Genetic screening involves testing people or groups of people for the presence of a particular allele or other genetic abnormality.

One type of genetic screening is amniocentesis.

A needle is inserted into the amniotic fluid that surrounds the foetus and fluid is withdrawn.

Foetal cells in the fluid are then examined for the presence of genetic abnormalities such as Down syndrome and cystic fibrosis.

As amniocentesis carries a 1% risk of miscarriage, it is usually only offered to pregnant women who are at a higher risk of having a child with a genetic abnormality.

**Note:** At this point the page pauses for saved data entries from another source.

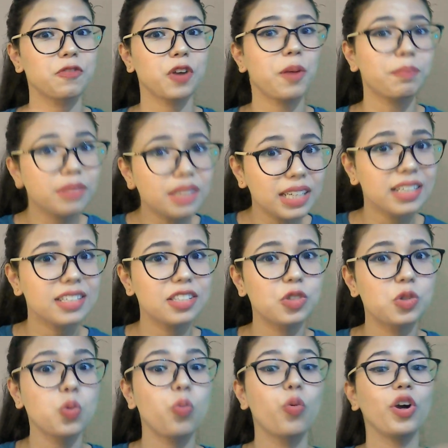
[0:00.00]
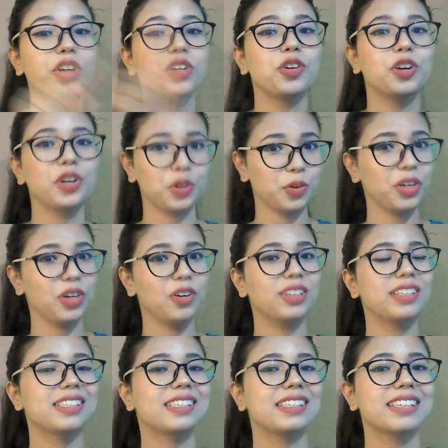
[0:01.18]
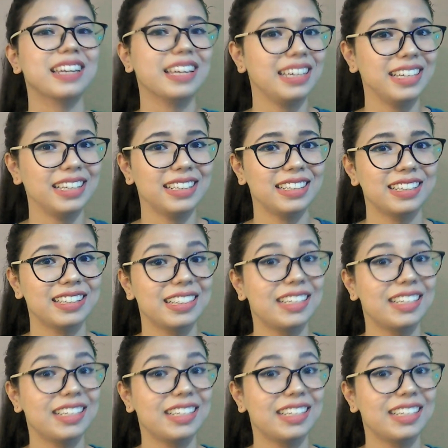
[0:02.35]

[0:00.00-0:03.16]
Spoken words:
from this to what you are doing on the screen.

Mothers with a greater risk include:

  • Those who have previously carried a foetus with a genetic abnormality.
  • Those who have a family history of a genetic condition.
  • Older mothers.
  • Those where possible problems have been identified in an earlier medical examination, for example a blood test.

When screening for Down syndrome, pregnant mothers are offered a blood test between 10–14 weeks of pregnancy.

The blood test determines if the possibility of having a Down syndrome child is raised.

Amniocentesis is normally then offered to those mothers who appear to have a higher risk.

While not as accurate as amniocentesis, the blood test carries no risk to the foetus or the mother; it simply identifies those women who may wish to take the riskier amniocentesis procedure.